**PROBLEM**
Go through the records and set each one down exactly, skipping any picture.

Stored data
....................

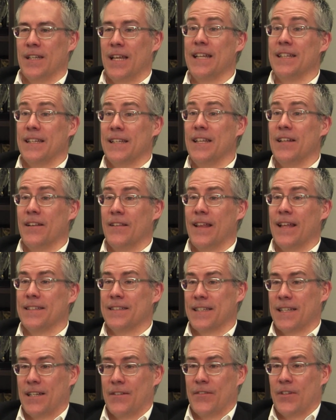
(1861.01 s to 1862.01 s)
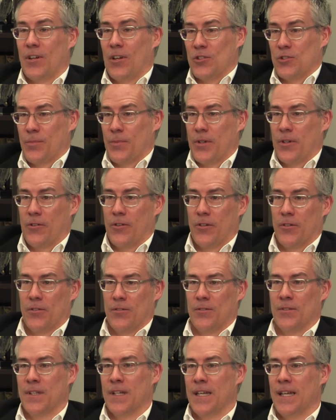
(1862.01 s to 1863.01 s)
That, you know, that's kind of an
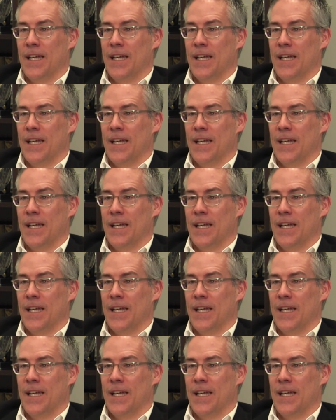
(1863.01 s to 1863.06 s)
entrepreneurial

....................

**THE COMPLETED TASK**
(1861.01 s to 1862.01 s)
(1862.01 s to 1863.01 s)
That, you know, that's kind of an
(1863.01 s to 1863.06 s)
entrepreneurial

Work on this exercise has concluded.